[Data records]

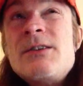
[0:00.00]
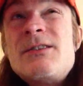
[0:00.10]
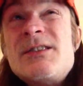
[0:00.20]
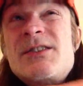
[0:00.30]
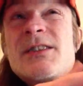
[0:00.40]

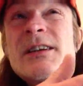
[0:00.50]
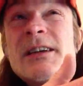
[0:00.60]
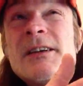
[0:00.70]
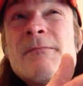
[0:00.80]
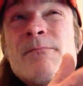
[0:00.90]
To
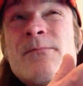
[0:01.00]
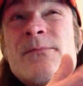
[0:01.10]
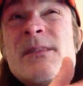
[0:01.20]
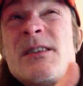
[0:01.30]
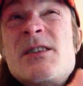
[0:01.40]
say
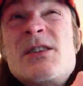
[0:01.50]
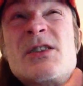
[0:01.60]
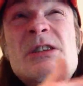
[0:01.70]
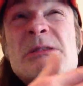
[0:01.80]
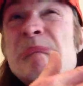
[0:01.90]
this
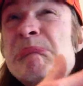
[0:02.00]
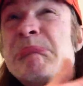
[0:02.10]
is...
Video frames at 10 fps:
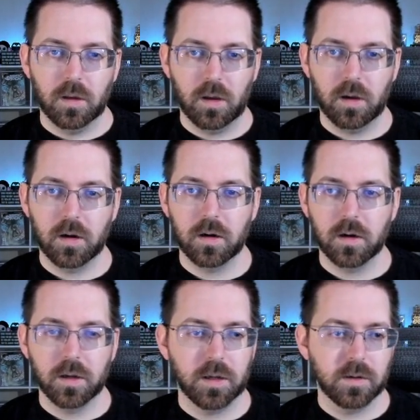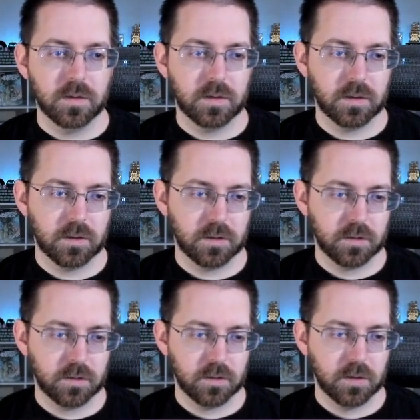Alright.
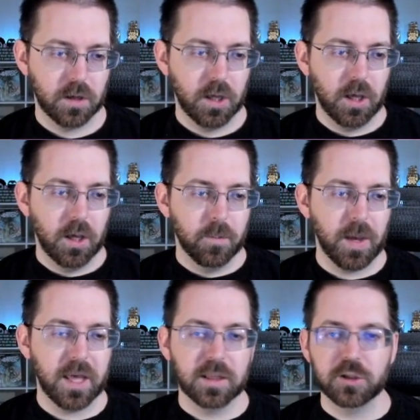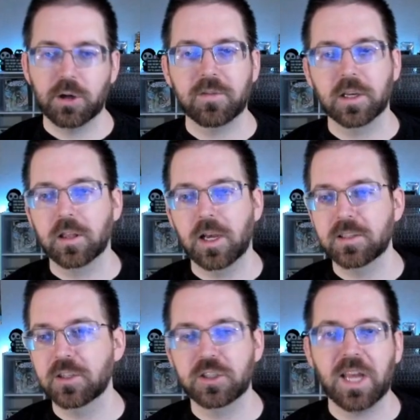Man, let's drop the closet
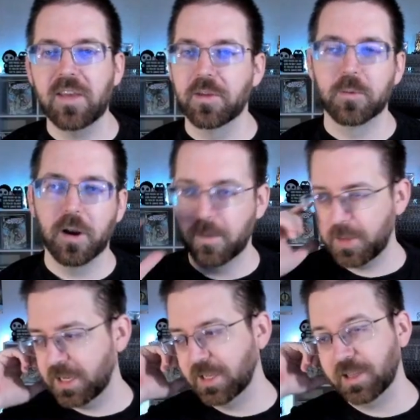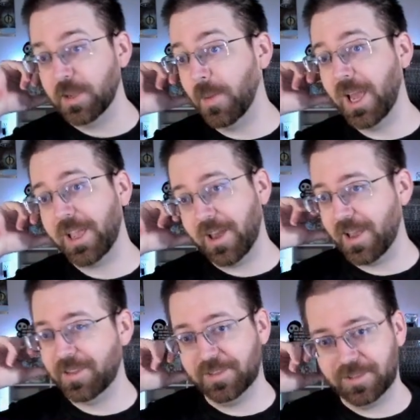and just end the run immediately. Bye,
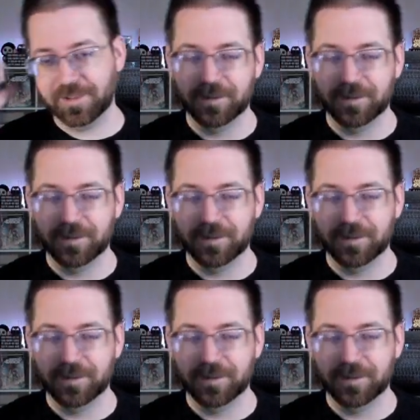guys!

◆ Brief
Leaving the pictures behind, return every line above exactly.

◆ Answer area
[0:00.00]
[0:00.10]
[0:00.20]
[0:00.30]
[0:00.40]

[0:00.50]
[0:00.60]
[0:00.70]
[0:00.80]
[0:00.90]
To
[0:01.00]
[0:01.10]
[0:01.20]
[0:01.30]
[0:01.40]
say
[0:01.50]
[0:01.60]
[0:01.70]
[0:01.80]
[0:01.90]
this
[0:02.00]
[0:02.10]
is...
Video frames at 10 fps:
Alright.
Man, let's drop the closet
and just end the run immediately. Bye,
guys!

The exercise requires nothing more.